Um ano depois das inundações que deixaram 229 mortos no leste de Espanha, o presidente da região de Valência, Carlos Mazon, alvo de críticas desde o desastre, anunciou a sua demissão na segunda-feira, 3 de novembro. “Não aguento mais”afirmou no final de uma conferência de imprensa de vinte minutos durante a qual este líder do Partido Popular (PP, direita) continuou a defender-se e a acusar os seus detratores, em particular o governo de esquerda de Pedro Sánchez.
“Apelo a esta maioria para eleger um novo presidente da Generalité (…) Se dependesse de mim, já teria renunciado há muito tempo.”disse o Sr. “ Houve momentos insuportáveis para mim, mas principalmente para minha família (…) Eu não aguento mais”explicou o presidente regional, apenas cinco dias depois de ter sido alvo de insultos de familiares das vítimas das cheias durante o funeral de Estado.
Na quarta-feira, Mazon insistiu, de fato, em ir à cerimônia em homenagem às 230 pessoas desaparecidas, apesar dos apelos das famílias das vítimas para que ele não comparecesse.

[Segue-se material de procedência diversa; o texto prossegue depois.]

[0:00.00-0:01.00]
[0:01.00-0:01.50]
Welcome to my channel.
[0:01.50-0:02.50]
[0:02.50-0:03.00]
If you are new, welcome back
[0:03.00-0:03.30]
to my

Mas não se arriscou a cumprimentar os moradores, cuja raiva não parecia ter diminuído um ano depois. O Sr. Mazon ficou angustiado com os insultos de alguns membros da plateia, chamando-o de“assassino”de “covarde” e chamando por seu “renúncia”ou até mesmo enviá-lo “na prisão”.
“Ocultar responsabilidades do governo”
Durante um ano, Carlos Mazon, que mudou diversas vezes de versão sobre suas atividades no dia da tragédia, ficou em crise e milhares de moradores da região exigiam sua saída todos os meses durante manifestações. “Cometi erros e terei que conviver com eles pelo resto da vida, mas nenhum foi calculado para fins políticos”ele garantiu.

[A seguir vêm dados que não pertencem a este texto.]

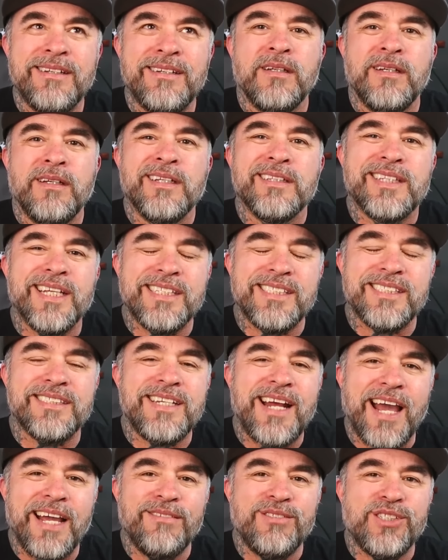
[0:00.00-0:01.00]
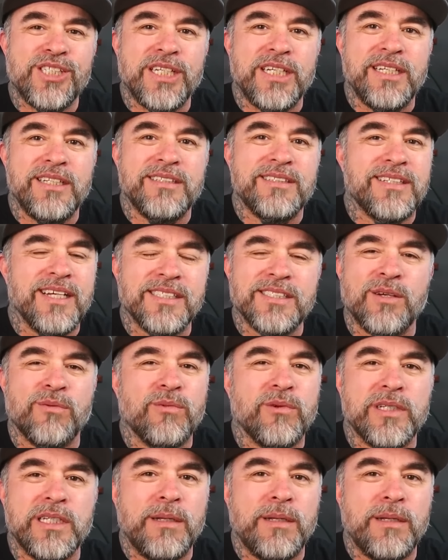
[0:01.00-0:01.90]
this knife sheath doesn't really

Grato por “erros”Mazon admitiu na segunda-feira que deveria ter cancelado seus compromissos naquela tarde trágica: “Eu deveria ter tido a visão política de cancelar minha agenda e ir para lá.”
Mas o seu mea culpa foi acompanhado por novas críticas ao governo central do socialista Pedro Sanchez: “O barulho à minha volta é a desculpa perfeita para esconder as responsabilidades do governo, tanto nas informações erradas que transmitiram no dia 29 de outubro, como no atraso na entrega da ajuda nos dias seguintes. »
Gestão desastrosa
Permanecem muitas questões sobre a gestão desastrosa da catástrofe pelo governo de direita da região e, em particular, onde estava o Sr. Mazon quando, segundo as vítimas, deveria ter sido tomada a decisão de enviar um alerta à população, finalmente lançado muito tarde da noite.

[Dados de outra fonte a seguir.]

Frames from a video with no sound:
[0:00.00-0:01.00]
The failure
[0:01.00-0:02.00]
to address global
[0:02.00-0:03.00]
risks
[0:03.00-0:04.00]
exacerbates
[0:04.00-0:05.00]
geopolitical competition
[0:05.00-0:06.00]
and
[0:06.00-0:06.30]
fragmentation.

A mensagem alertando a população sobre o perigo e pedindo que se abrigassem só foi enviada às 20h11. (mais de doze horas após o alerta vermelho da agência meteorológica), quando muitas vítimas já haviam perdido a vida, e continua na origem da hostilidade popular contra o senhor Mazon.
Este advogado formado inicialmente escondeu o fato de ter passado quatro horas – das 14h45. às 18h45 – almoçando em um restaurante com uma jornalista para, segundo ele, oferecer-lhe emprego. A mulher com quem almoçou, Maribel Vilaplana, é ouvida na manhã desta segunda-feira pelo juiz encarregado da investigação das cheias. A jornalista quebrou recentemente o silêncio e revelou que o presidente regional a acompanhou até ao seu carro, num parque de estacionamento localizado em frente à sede presidencial.
Como presidente regional, Mazon beneficiou até agora de imunidade que o impede de ser interrogado e preocupado pelo tribunal ordinário que investiga o caso, enquanto o seu antigo assessor para situações de emergência foi indiciado.